Escrevi, na semana passada, que desde 1962 (crise dos mísseis de Cuba) o perigo de escalada nuclear nunca esteve tão iminente. Para isso, concorrem duas razões principais. A primeira, prende-se com a evolução da doutrina militar russa desde o fim da URSS, e a segunda deriva da conduta actual de Putin. Durante a guerra-fria, sobretudo a partir do final dos anos 50, quando Moscovo obteve uma suficiente paridade atómica com Washington, o arsenal nuclear funcionou, essencialmente, como um factor de dissuasão de última instância. Moscovo chegou mesmo a prometer não usar jamais a arma atómica em primeiro lugar. Em 1993, no tempo de Ieltsin, a nova doutrina abandonou o princípio de não-primeiro uso, mas reservou a arma nuclear apenas para casos em que “a existência da Federação Russa” estivesse ameaçada. A mudança mais significativa ocorreu em 2000, com uma nova doutrina, que no Ocidente é conhecida como “escalar para desescalar” (escalate to de-escalate). Essa concepção tem uma relação directa com a consciência russa da supremacia crescente e esmagadora dos EUA e da NATO em forças convencionais, tornada evidente tanto na Guerra do Golfo (1991) como na intervenção contra a Sérvia (1999). O conceito foi desenvolvido por vários estrategistas (V.I. Levshin, A.V. Nedelin e M.E. Sosnovskii) na revista militar Voennaia Mysl, em 1999, quando Putin era o Secretário do Conselho de Segurança da Rússia, passando a doutrina em 2000, já com Putin na presidência. A diferença radical consiste na afirmação de que armas nucleares tácticas (de baixa intensidade e curto raio de acção) poderão ser usadas num quadro de guerra convencional, para dissuadir um inimigo superior e evitar a derrota.

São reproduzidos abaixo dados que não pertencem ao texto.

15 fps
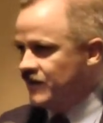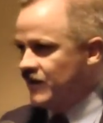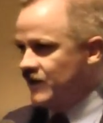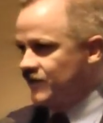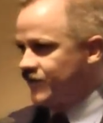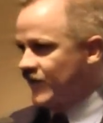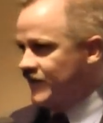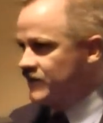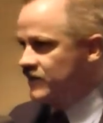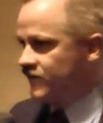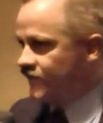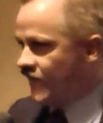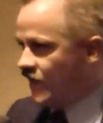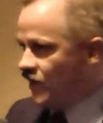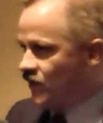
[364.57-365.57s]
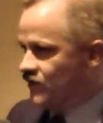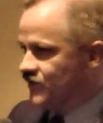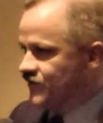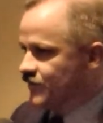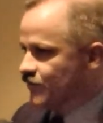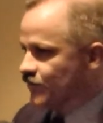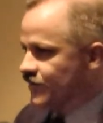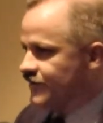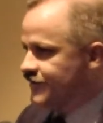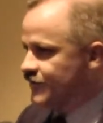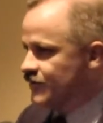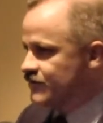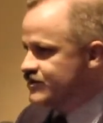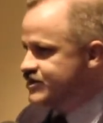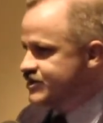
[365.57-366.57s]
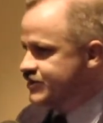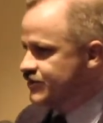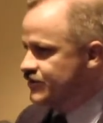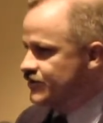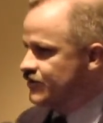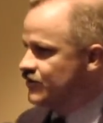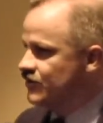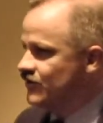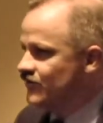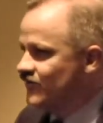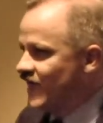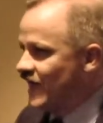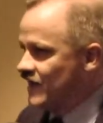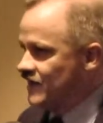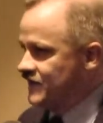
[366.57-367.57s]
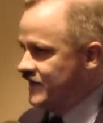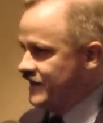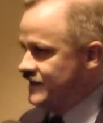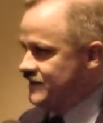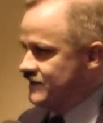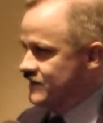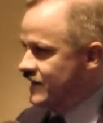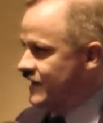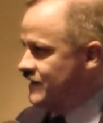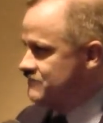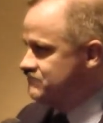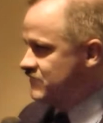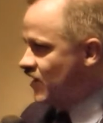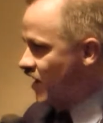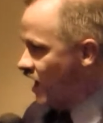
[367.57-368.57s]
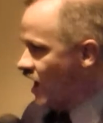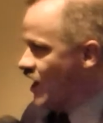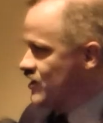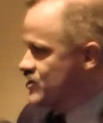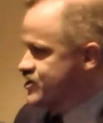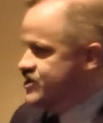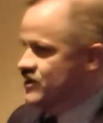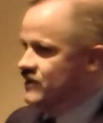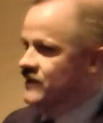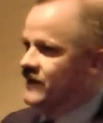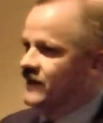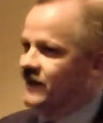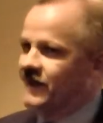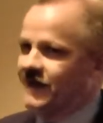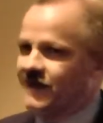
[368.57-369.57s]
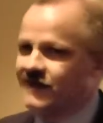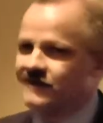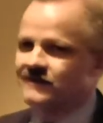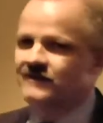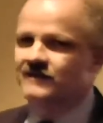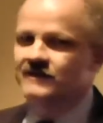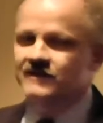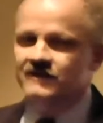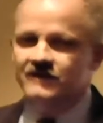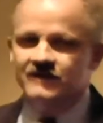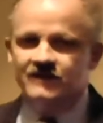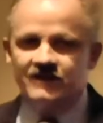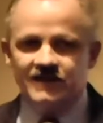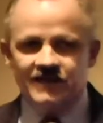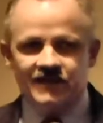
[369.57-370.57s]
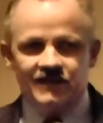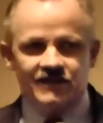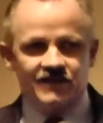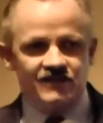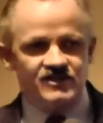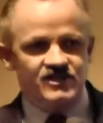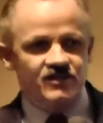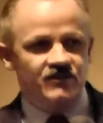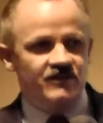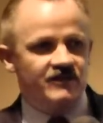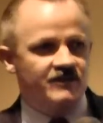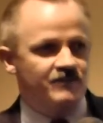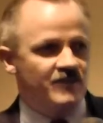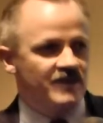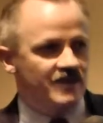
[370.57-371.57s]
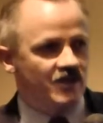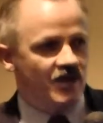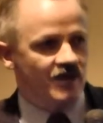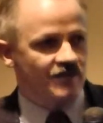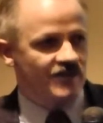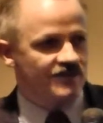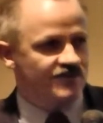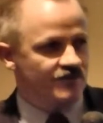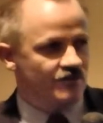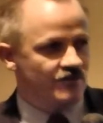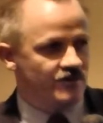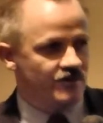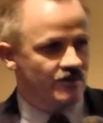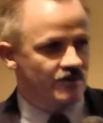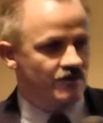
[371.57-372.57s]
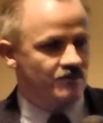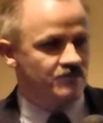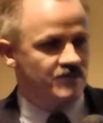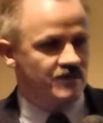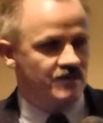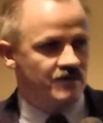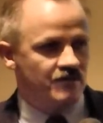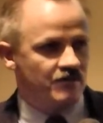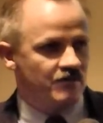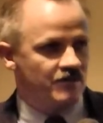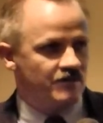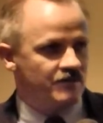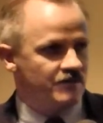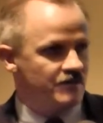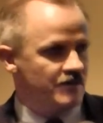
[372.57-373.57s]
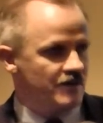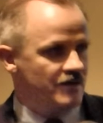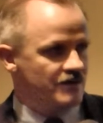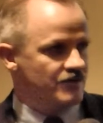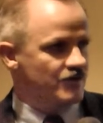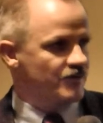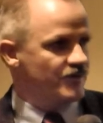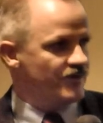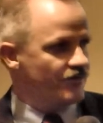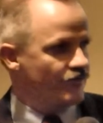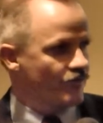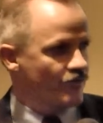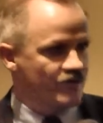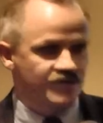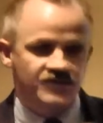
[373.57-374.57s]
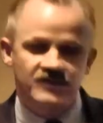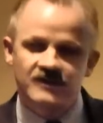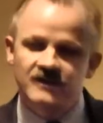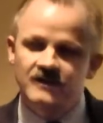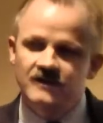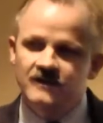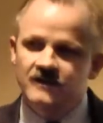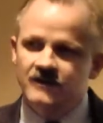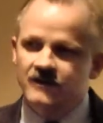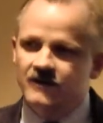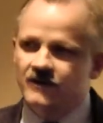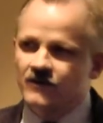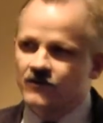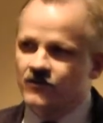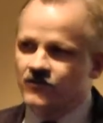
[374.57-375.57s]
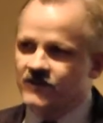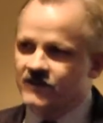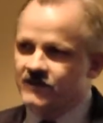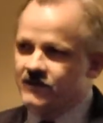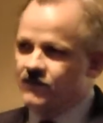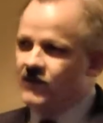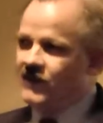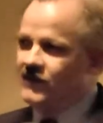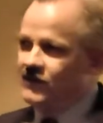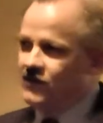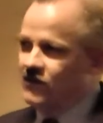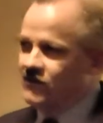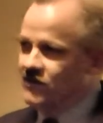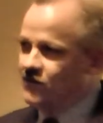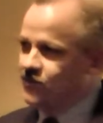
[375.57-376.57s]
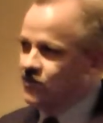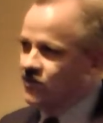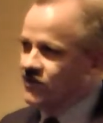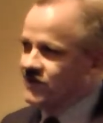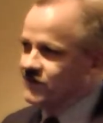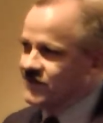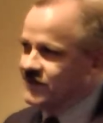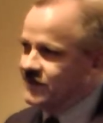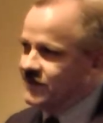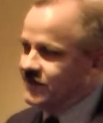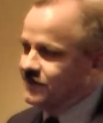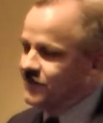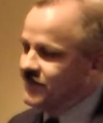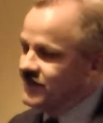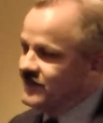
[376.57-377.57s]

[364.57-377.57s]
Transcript: I finally found some research to validate that hunch that I had, and I shared it in my comments earlier uh, on October the 4th uh, when we had an all employee meeting.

Contudo, no que diz respeito à actual conduta de Putin, a possibilidade de serem usadas armas nucleares tácticas na Ucrânia, só se colocaria numa situação em que uma derrota russa fosse inevitável devido a uma intervenção de forças convencionais da NATO, ou a ela ligadas. Putin recordou isso ao colocar o dispositivo nuclear em alerta. Apesar do que parece ter sido uma subestimação inicial da capacidade de resistência ucraniana e uma sobrestimação do desempenho das forças convencionais russas, não parece provável que a capitulação formal das forças militares ucranianas possa ser evitada nas próximas semanas. Mas a vitória de Putin deverá ter um sabor amargo. Uma NATO reforçada, uma atmosfera externa hostil contra a Rússia, um aumento do descontentamento popular contra a sua autocracia, a intranquilidade na sua base de apoio oligárquica, proporcional à duração das sanções em vigor, empobrecimento das condições de vida do povo russo num quadro de cerco económico. Putin é leitor de Clausewitz, e sabe que o sentido da guerra se mede pelos objectivos políticos que consegue atingir. Neste caso, para além de servir o narcisismo do senhor do Kremlin, não se percebe que ganho político terá a Rússia com uma vitória que lhe destruirá por muito tempo as pontes com grande parte das outras nações. Precisamente, num tempo em que a cooperação é um imperativo de sobrevivência.